┌──
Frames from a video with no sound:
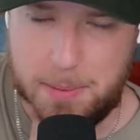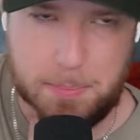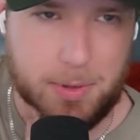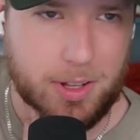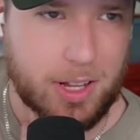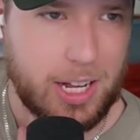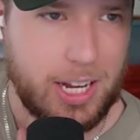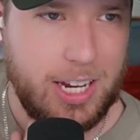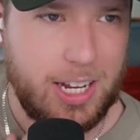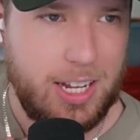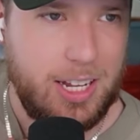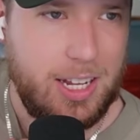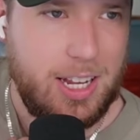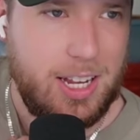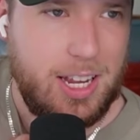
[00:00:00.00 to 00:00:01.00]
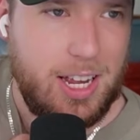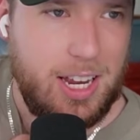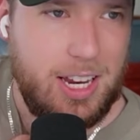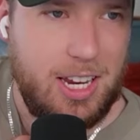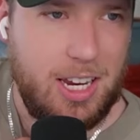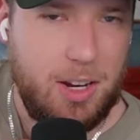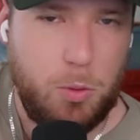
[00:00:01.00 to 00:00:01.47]
But like,
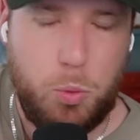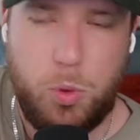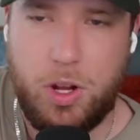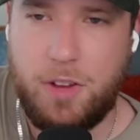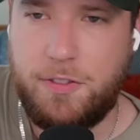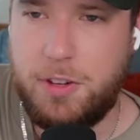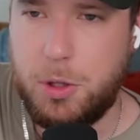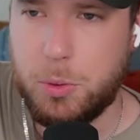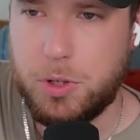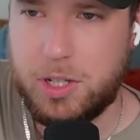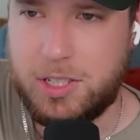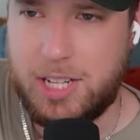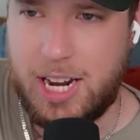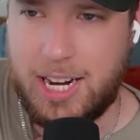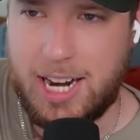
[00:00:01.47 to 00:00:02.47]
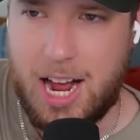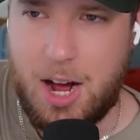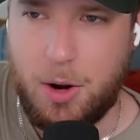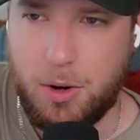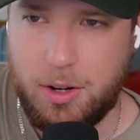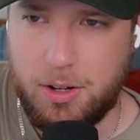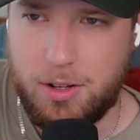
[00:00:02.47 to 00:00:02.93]
if you were to take
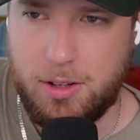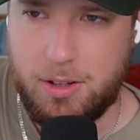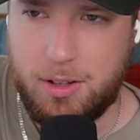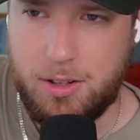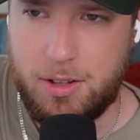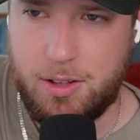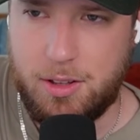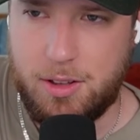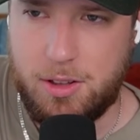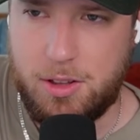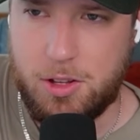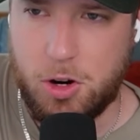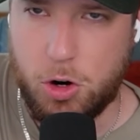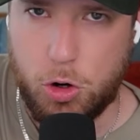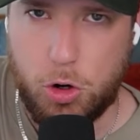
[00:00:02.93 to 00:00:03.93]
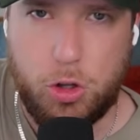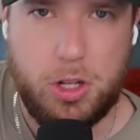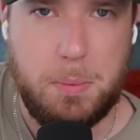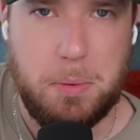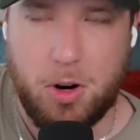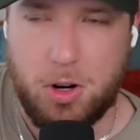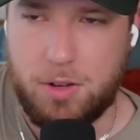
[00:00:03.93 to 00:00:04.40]
out the
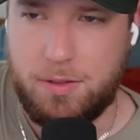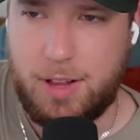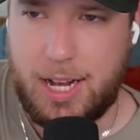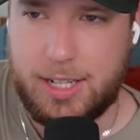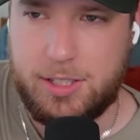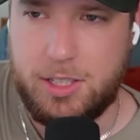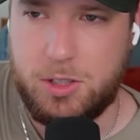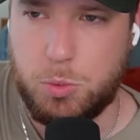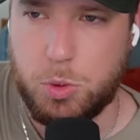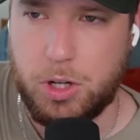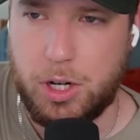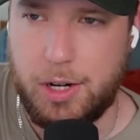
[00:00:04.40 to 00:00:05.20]
early part of last season where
└──
Drop every picture and repeat the rest of the entries exactly.

The completed task ->
Frames from a video with no sound:
[00:00:00.00 to 00:00:01.00]
[00:00:01.00 to 00:00:01.47]
But like,
[00:00:01.47 to 00:00:02.47]
[00:00:02.47 to 00:00:02.93]
if you were to take
[00:00:02.93 to 00:00:03.93]
[00:00:03.93 to 00:00:04.40]
out the
[00:00:04.40 to 00:00:05.20]
early part of last season where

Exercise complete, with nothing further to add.